*** Records supplied ***

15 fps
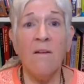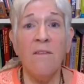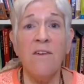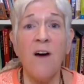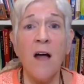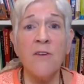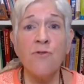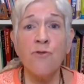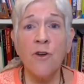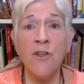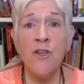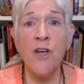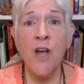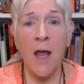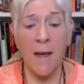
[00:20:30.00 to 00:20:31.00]

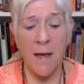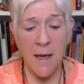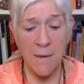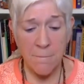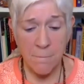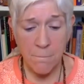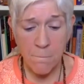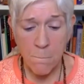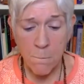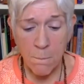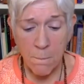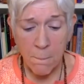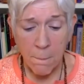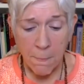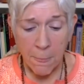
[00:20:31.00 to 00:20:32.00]
Vajra nadi.
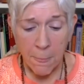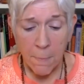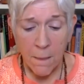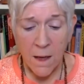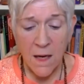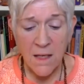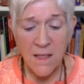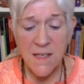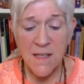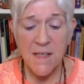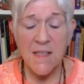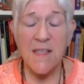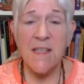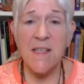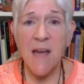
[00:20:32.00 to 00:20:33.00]
It's
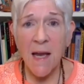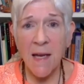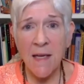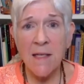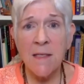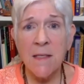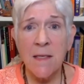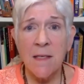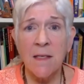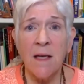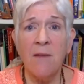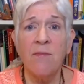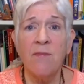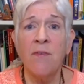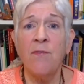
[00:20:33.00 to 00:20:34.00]
the second
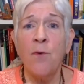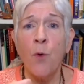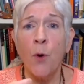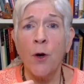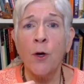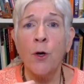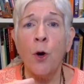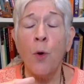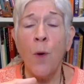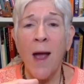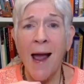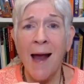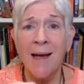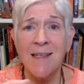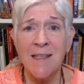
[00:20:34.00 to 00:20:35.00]
of the four
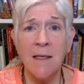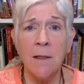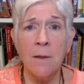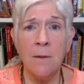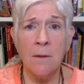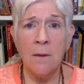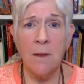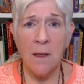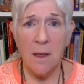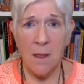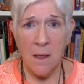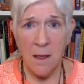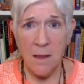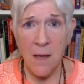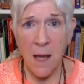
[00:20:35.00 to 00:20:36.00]
coaxial
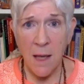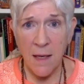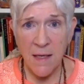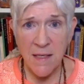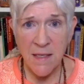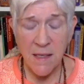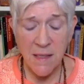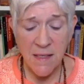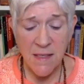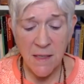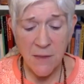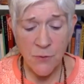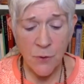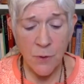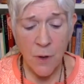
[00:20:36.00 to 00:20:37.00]
nadis in the
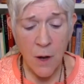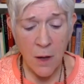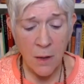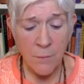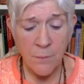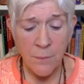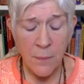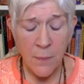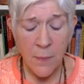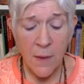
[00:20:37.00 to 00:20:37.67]
central column.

*** End of Records supplied ***

◆ Aim of the task ◆
Only the text of the records above, copied exactly, should be returned; the pictures stay out.

◆ Response area ◆
15 fps
[00:20:30.00 to 00:20:31.00]

[00:20:31.00 to 00:20:32.00]
Vajra nadi.
[00:20:32.00 to 00:20:33.00]
It's
[00:20:33.00 to 00:20:34.00]
the second
[00:20:34.00 to 00:20:35.00]
of the four
[00:20:35.00 to 00:20:36.00]
coaxial
[00:20:36.00 to 00:20:37.00]
nadis in the
[00:20:37.00 to 00:20:37.67]
central column.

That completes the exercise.